To celebrate a particular movie’s nominations for the Golden Globes next Sunday, Jan 7, we are hosting our very own Golden Lemmy award for Best Android Device on !android@lemmy.world.
Rules are simple, tell us about your favorite Android phone from 2023 in the top level comment, and the device with the most up votes wins the esteemed and coveted Golden Lemmy Award, along with 1 Lemmy Silver.
Our regular discussion will resume in 2 weeks.
Pixel 8 Pro. Google’s current flagship device, arguably the most secure device on the market, and is first to include Memory Tagging Extension (MTE). As such, it is supported by GrapheneOS, which I highly recommend due to the increased security and control over your own phone (starting with sandboxing the Play Store if you use it, and not giving Google full system privileges like stock/OEM OS does).
When fully integrated into the compiler and each heap allocator, MTE enforces a form of memory safety.
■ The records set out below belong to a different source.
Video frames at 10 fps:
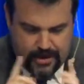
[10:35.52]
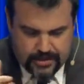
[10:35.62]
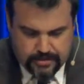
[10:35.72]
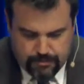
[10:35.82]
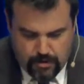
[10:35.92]

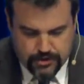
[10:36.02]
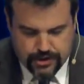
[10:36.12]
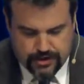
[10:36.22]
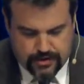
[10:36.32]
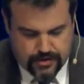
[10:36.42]
He's
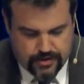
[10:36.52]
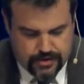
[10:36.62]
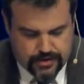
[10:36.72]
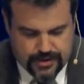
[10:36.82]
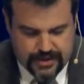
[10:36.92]
approaching
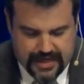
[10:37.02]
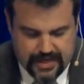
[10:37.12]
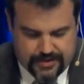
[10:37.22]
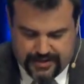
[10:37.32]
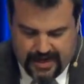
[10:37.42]
the city
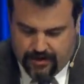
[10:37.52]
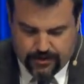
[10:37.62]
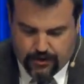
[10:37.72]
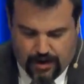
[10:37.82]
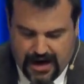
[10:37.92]
gates now, and
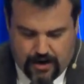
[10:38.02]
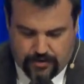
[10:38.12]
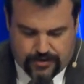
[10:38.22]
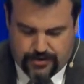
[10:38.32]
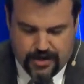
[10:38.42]
the
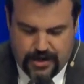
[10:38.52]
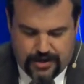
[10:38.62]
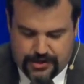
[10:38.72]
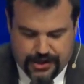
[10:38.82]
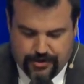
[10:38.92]
crowds
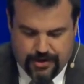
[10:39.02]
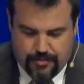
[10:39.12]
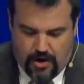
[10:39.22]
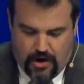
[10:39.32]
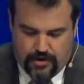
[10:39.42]
cheer him
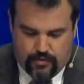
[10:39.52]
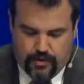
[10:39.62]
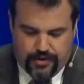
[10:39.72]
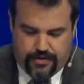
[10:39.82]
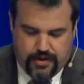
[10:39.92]
on
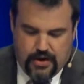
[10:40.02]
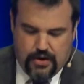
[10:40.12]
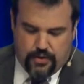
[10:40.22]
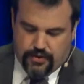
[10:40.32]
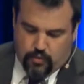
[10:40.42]
with
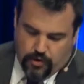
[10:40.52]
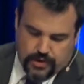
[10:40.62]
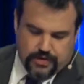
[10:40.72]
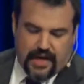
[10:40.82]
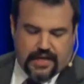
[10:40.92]
the
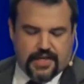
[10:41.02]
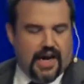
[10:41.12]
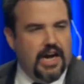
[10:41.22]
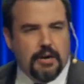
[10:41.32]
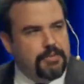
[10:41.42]
words of
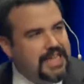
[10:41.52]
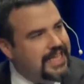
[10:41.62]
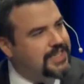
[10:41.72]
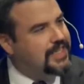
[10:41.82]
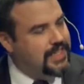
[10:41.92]
Isaiah,
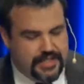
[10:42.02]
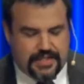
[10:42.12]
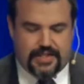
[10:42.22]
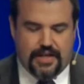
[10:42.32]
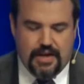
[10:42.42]
blessed
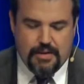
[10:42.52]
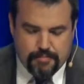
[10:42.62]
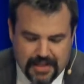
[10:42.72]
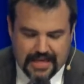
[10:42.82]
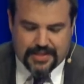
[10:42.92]

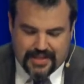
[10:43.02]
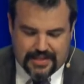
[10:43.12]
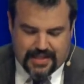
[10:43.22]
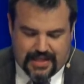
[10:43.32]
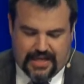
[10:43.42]

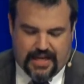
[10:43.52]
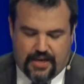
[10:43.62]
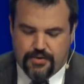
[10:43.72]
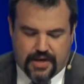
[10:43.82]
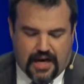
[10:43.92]
is the
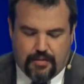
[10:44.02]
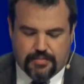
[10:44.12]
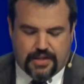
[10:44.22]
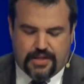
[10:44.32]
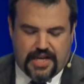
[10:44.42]
king who
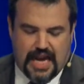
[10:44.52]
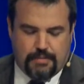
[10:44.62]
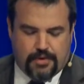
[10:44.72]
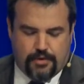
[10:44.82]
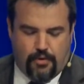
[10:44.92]
comes in the name
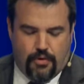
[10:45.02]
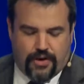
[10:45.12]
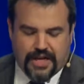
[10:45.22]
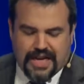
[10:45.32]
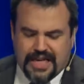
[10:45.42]
of the
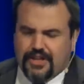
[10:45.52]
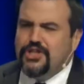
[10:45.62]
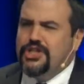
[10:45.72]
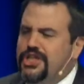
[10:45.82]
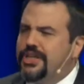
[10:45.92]
Lord. They're
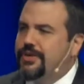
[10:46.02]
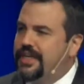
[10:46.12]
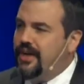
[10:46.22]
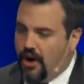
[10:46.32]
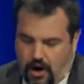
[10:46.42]

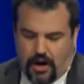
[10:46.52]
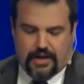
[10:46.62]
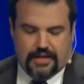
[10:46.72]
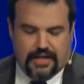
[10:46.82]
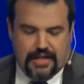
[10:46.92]
cheering
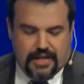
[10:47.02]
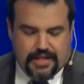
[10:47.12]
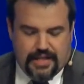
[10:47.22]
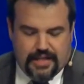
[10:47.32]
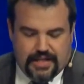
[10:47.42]
on
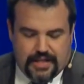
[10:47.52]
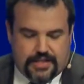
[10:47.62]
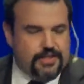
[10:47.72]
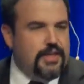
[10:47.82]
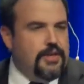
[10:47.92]

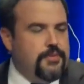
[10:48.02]
this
It detects memory corruption as it happens. 4 bit tags limit it to probabilistic detection for the general case, but deterministic guarantees are possible via reserving tags.
In hardened_malloc, we deterministically prevent sequential overflows by excluding adjacent tags. We exclude a tag reserved for free tag and the previous tag used for the previous allocation in the slot to help with use-after-free detection alongside FIFO and random quarantines.
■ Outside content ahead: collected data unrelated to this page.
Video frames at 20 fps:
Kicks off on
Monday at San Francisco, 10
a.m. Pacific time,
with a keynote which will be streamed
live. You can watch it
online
I HATE my Samsung S22+ - it is literally the only phone I have ever regretted purchasing.
Probably most of that is b/c I refuse to make a Samsung account:-P.
Sony Xperia XZ1 Compact.
The very last true compact phone with a 3.5mm jack, FM radio, in-device noise cancelling (only with proprietry 5-pole earphones) and hardware camera shutter button.
Oh, not to forget tool-less sim tray removal. This phone had it all.